=== What you are asked to do ===
After locating the line that contains "(167.80 s to 168.70 s)", transcribe exactly that line and each one after it until the data ends, skipping pictures.

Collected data
* * * *

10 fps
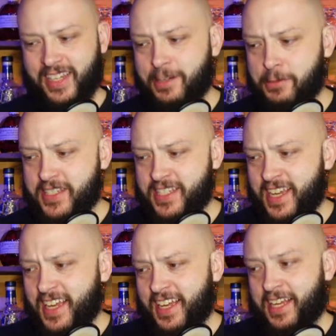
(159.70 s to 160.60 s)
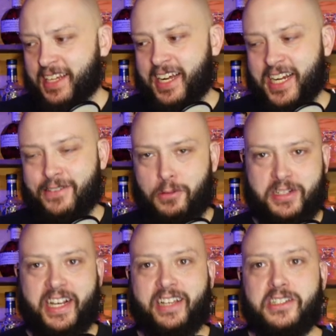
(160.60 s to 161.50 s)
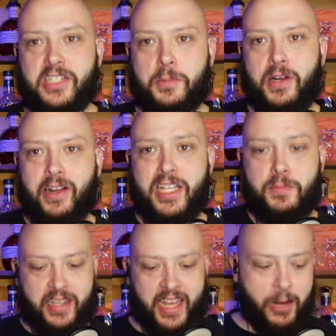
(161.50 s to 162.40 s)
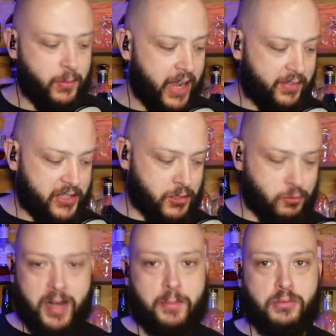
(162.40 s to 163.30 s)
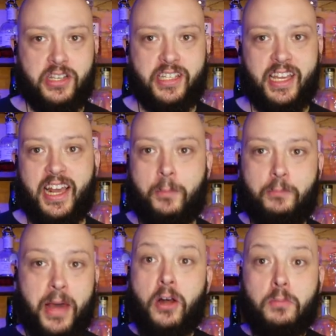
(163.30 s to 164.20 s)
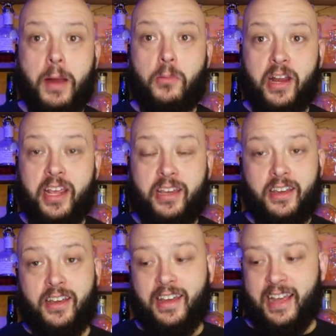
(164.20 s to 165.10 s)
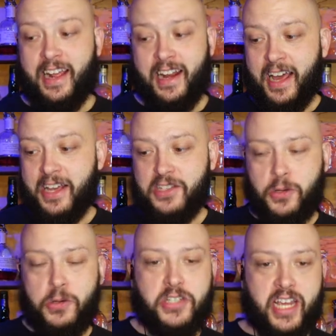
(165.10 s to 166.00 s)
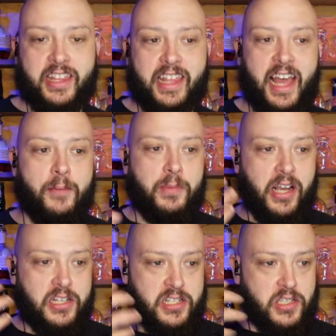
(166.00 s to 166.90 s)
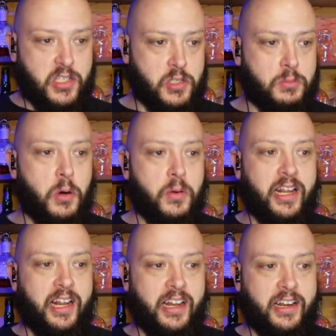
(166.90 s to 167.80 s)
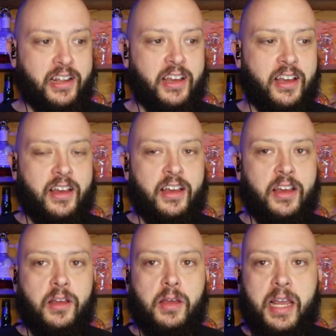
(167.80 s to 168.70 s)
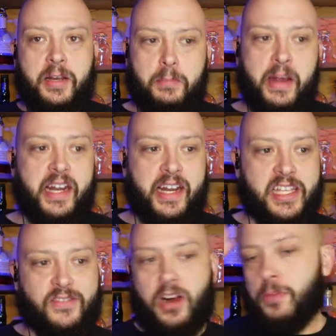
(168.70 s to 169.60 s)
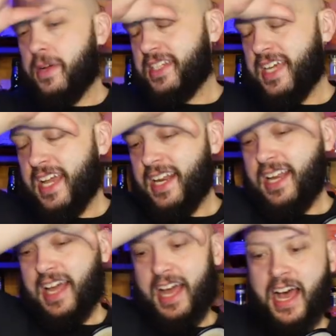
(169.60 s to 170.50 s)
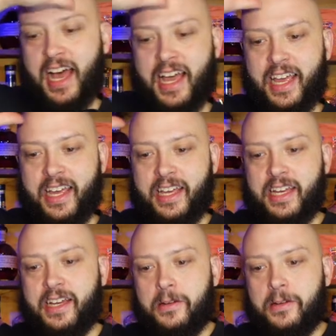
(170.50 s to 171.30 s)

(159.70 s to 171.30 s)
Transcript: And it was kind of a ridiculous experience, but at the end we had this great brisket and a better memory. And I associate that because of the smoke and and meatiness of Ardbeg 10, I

* * * *

=== Finished exercise ===
(167.80 s to 168.70 s)
(168.70 s to 169.60 s)
(169.60 s to 170.50 s)
(170.50 s to 171.30 s)

(159.70 s to 171.30 s)
Transcript: And it was kind of a ridiculous experience, but at the end we had this great brisket and a better memory. And I associate that because of the smoke and and meatiness of Ardbeg 10, I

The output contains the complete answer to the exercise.